PUFs have also been adapted by impregnating them with finely ground XAD-4 resin (Shoeib et al. 2008) These “SIPs”—sorbent-impregnated PUF—have a higher sorptive capacity than PUF disks alone and allow quantitative collection of more volatile compounds such as perfluorinated compounds and siloxanes (Shoeib et al. 2008; Wang et al. 2018).

The issue of how “quantitative” the results are of the PUF passive sampling remains contentious–passive uptake rates has been the subject of numerous theoretical (Bartkow et al. 2005) and practical assessments using field calibration with active samplers (Chaemfa et al. 2008) or depuration compounds (Moeckel et al. 2009).

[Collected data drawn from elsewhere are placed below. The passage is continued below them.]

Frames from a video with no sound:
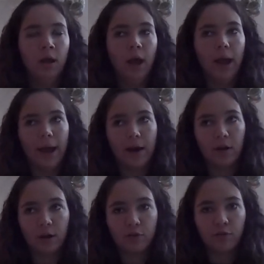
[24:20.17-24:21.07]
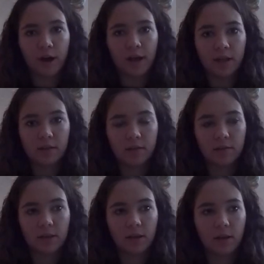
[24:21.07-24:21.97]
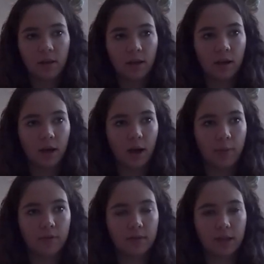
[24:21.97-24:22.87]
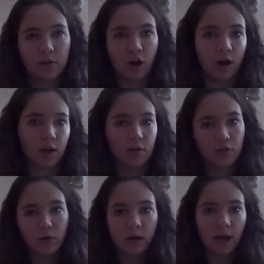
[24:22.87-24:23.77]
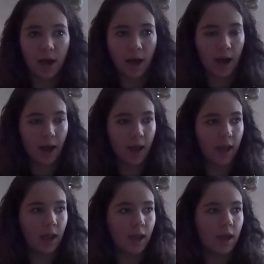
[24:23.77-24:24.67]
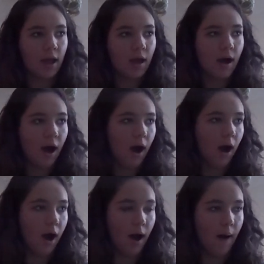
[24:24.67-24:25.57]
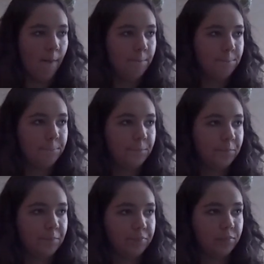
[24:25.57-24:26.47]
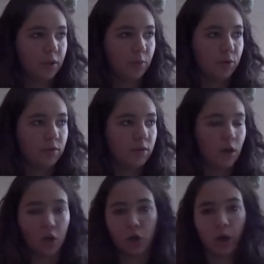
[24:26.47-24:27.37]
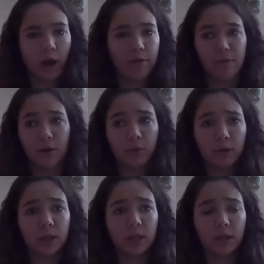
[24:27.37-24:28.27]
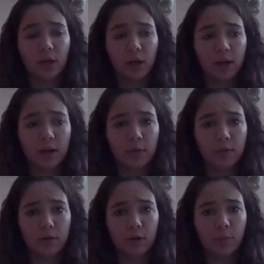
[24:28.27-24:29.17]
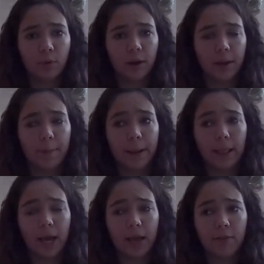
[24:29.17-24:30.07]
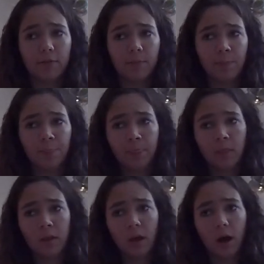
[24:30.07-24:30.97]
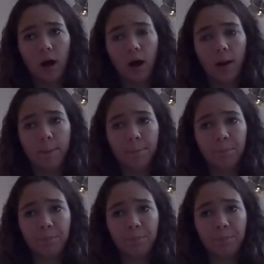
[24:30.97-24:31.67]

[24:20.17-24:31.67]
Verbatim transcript: I had a lot of friends. I was like talking to a guy. Um, it was, a, I felt really good. It was a good point in my life. Um,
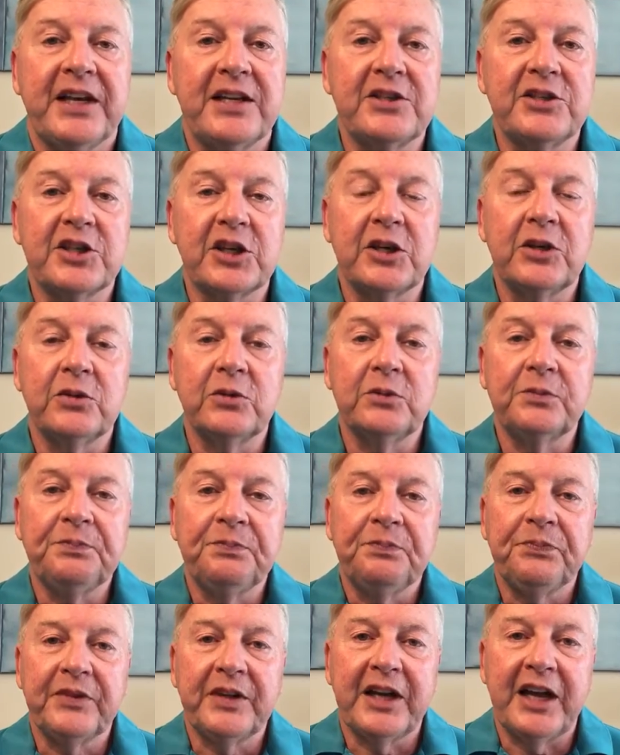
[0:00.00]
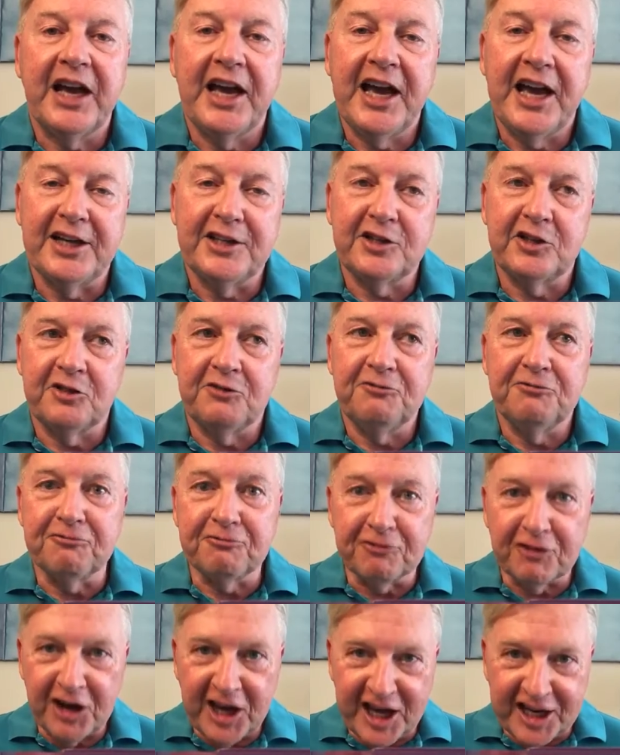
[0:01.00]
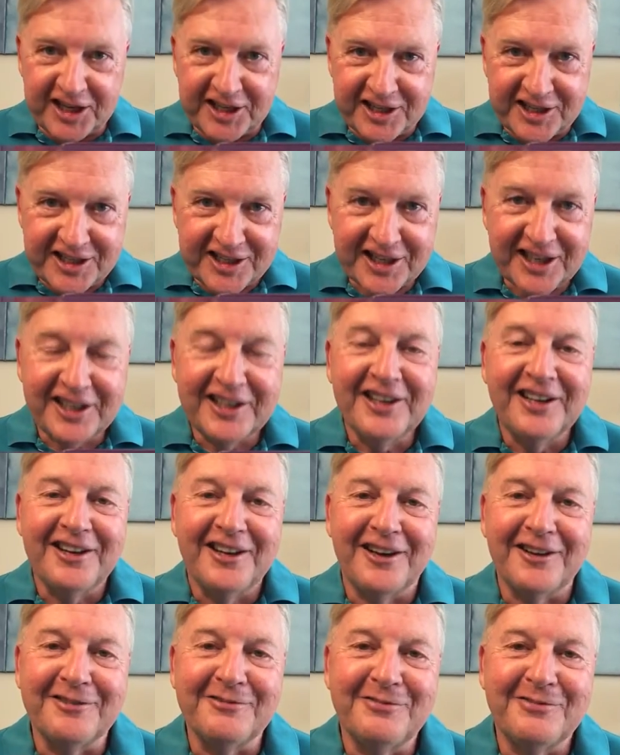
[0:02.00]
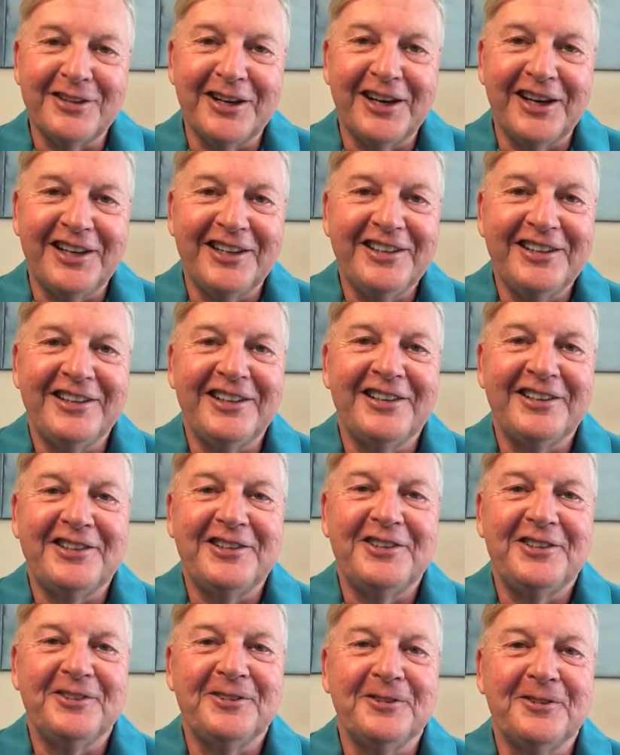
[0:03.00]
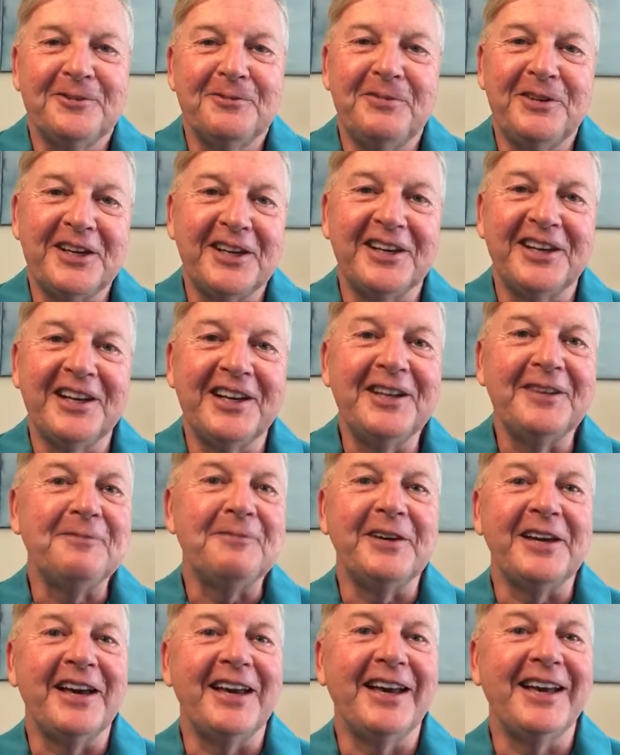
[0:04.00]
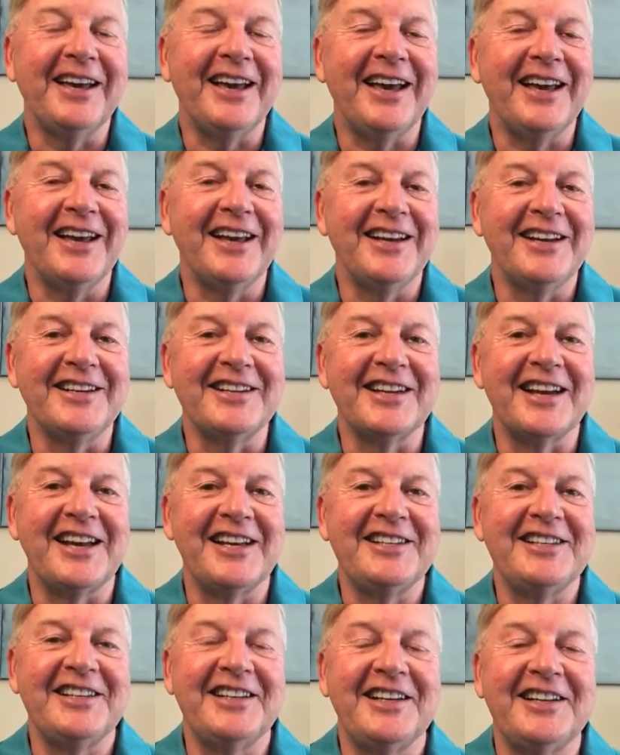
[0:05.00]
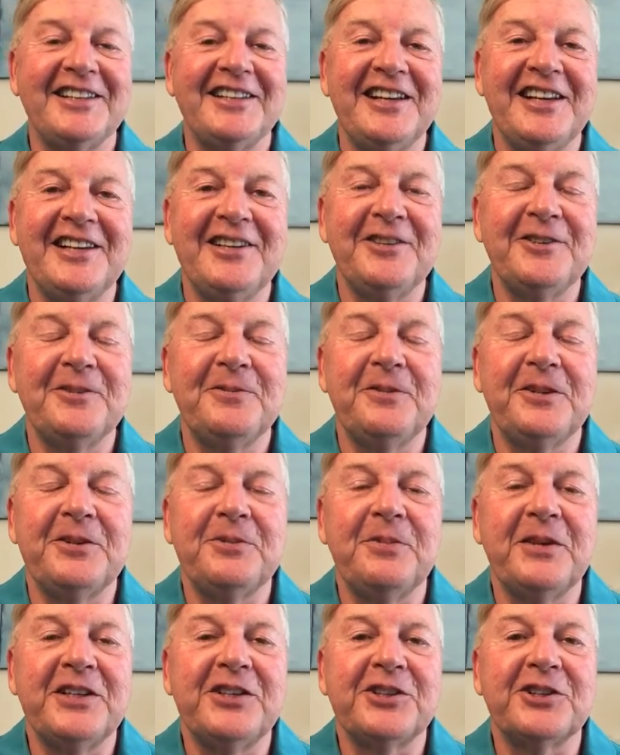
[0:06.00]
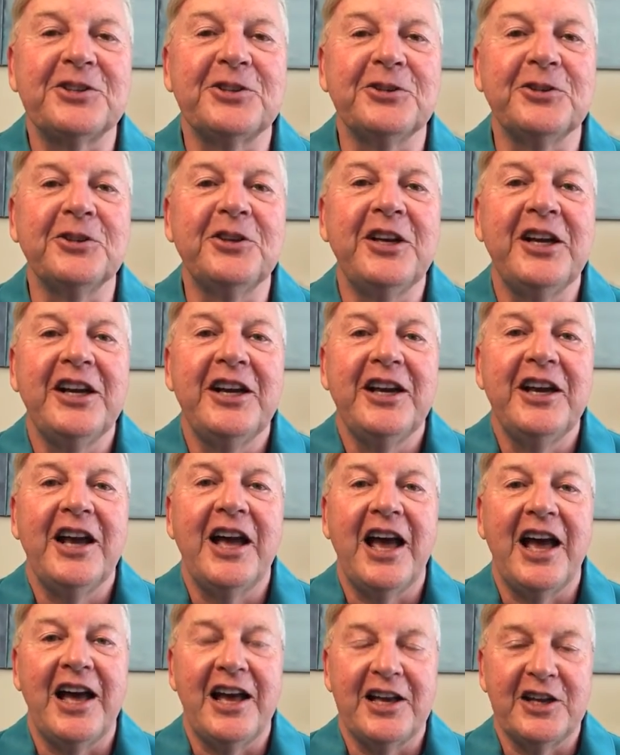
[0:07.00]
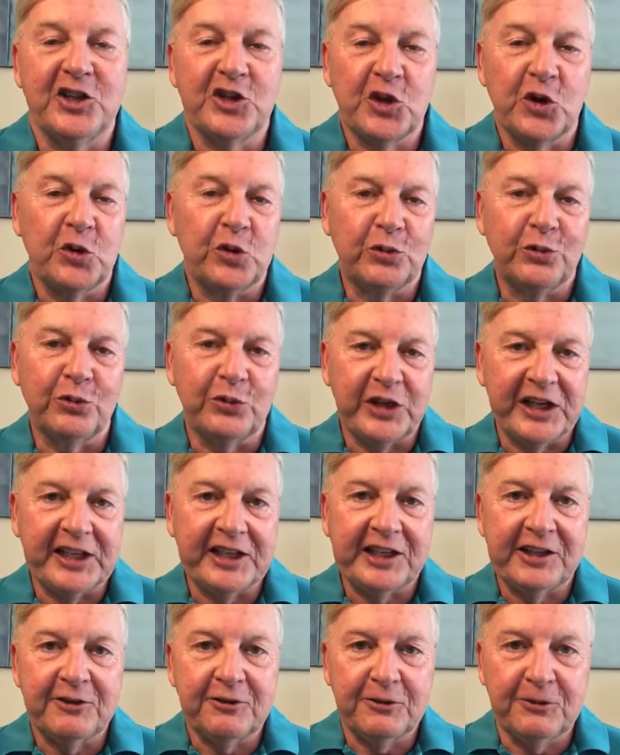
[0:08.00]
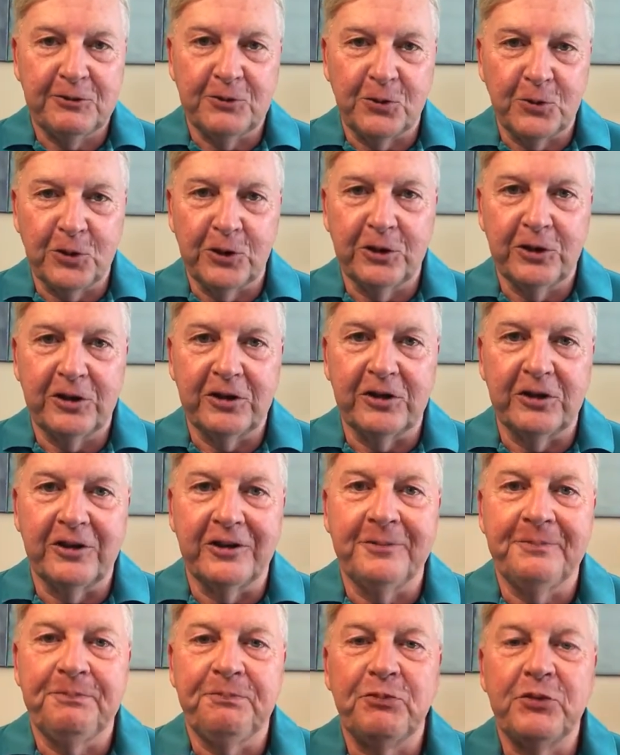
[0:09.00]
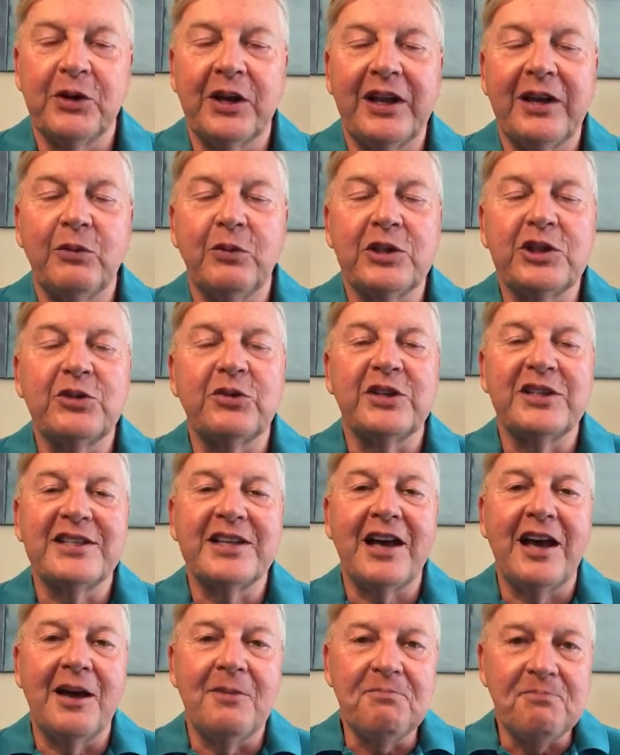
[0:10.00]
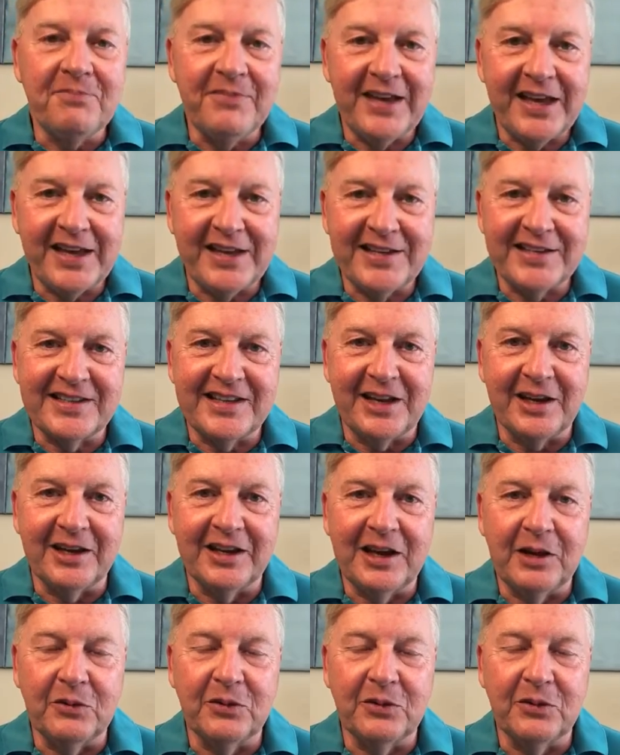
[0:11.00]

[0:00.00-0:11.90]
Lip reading: And so I asked a friend of mine to be a guinea pig, and I did an interdimensional soul reading for her, which was amazing.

The PUF/air partition coefficient of SVOCs is a critical parameter in deriving sampling rates (Okeme et al. 2017). Recent calibration strategies model sampling volumes based on meteorology and compound properties (e.g., Herkert et al. 2016). While uncertainties remain, as with any sampling technique, the attention to calibration for a wide set of compounds has greatly improved the applicability of PUF for passive sampling.

PUF-based sampling has been a game-changer in understanding the global distribution of SVOCs. Thanks to PUF passive sampling we can now measure SVOCs in regions that were previously inaccessible to active sampling techniques, either due to the remoteness or because of the cost of active samplers. PUF-based sampling networks are now found around the world, most notably the GAPS–Global Atmospheric Passive Sampling—network, a truly global network with 50 sites on seven continents, as well as regional active and passive networks in North America, Europe, Africa, Asia and Australia. The Stockholm Convention on Persistent Organic Pollutants relies on PUF-based active and passive sampling as a key part of the Global Monitoring Plan for effectiveness evaluation of the Convention.